Image from rawpixel.com
In conclusion, India’s addiction to coal that is largely sponsored using money from public taxes and deposits in banks, is not showing any signs of slowdown even four years after signing the Paris Agreement. India’s continued reliance on coal and the current global trends in terms of financing of fossil fuel industries are pointing towards a rise above 4°C in global temperature within this century. EGR-2019 shows that for India, the most important step towards a zero carbon future is the phase out of coal based power plants that further expands to other industries that are carbon intensive. Financing for renewable energy will see a boost with regulatory and policy support from the central and state governments as the public sector banks and insurers are still averse to investing big in this sector. As a society, we need to come up with new ways in which to exert influence over how our money in banks and our insurance premiums are utilised by the respective financial institutions.
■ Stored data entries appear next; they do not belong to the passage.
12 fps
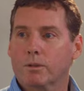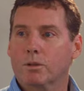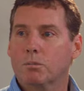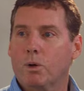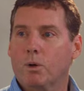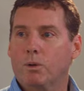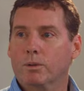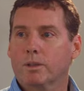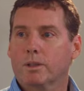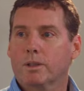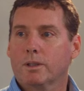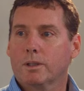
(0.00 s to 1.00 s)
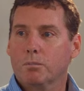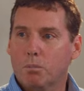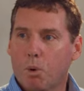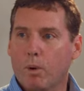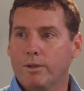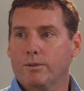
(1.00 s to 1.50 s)
from the mold
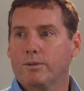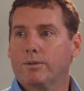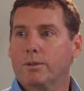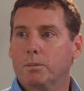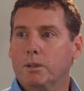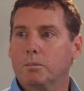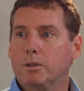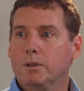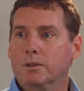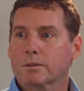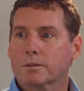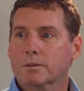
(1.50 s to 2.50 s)
poisons the people.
With the cost of renewables fast reducing in the global energy market and output expected to match up to that of coal based power production within the next 5 years, it makes economic sense to reject coal starting yesterday. Considering that air pollution from coal based power plants impacts more lives in India since the plants are situated closer to populated areas, there is evidence that more lives can be saved by shifting to renewable energy and rejecting coal. For the period between 1996 to 2014, this study concludes that an increase of 1 GW of coal-fired power generation capacity in India increased infant mortality rate by 15% in districts near coal-fired power plants as compared to those that are away. While the healthcare cost data for India is not available, use of coal in the United States of America (USA) had healthcare cost estimate between USD 350 billion to USD 880 billion per year, that is up to 6% of the US GDP (as of 2015). A life reliant on coal has to end, for life on Earth to thrive. Public sector banks and insurers could use this as a starting point to embark on Environmental, Social and Governance (ESG) investing in India and lead the way to a coal free future.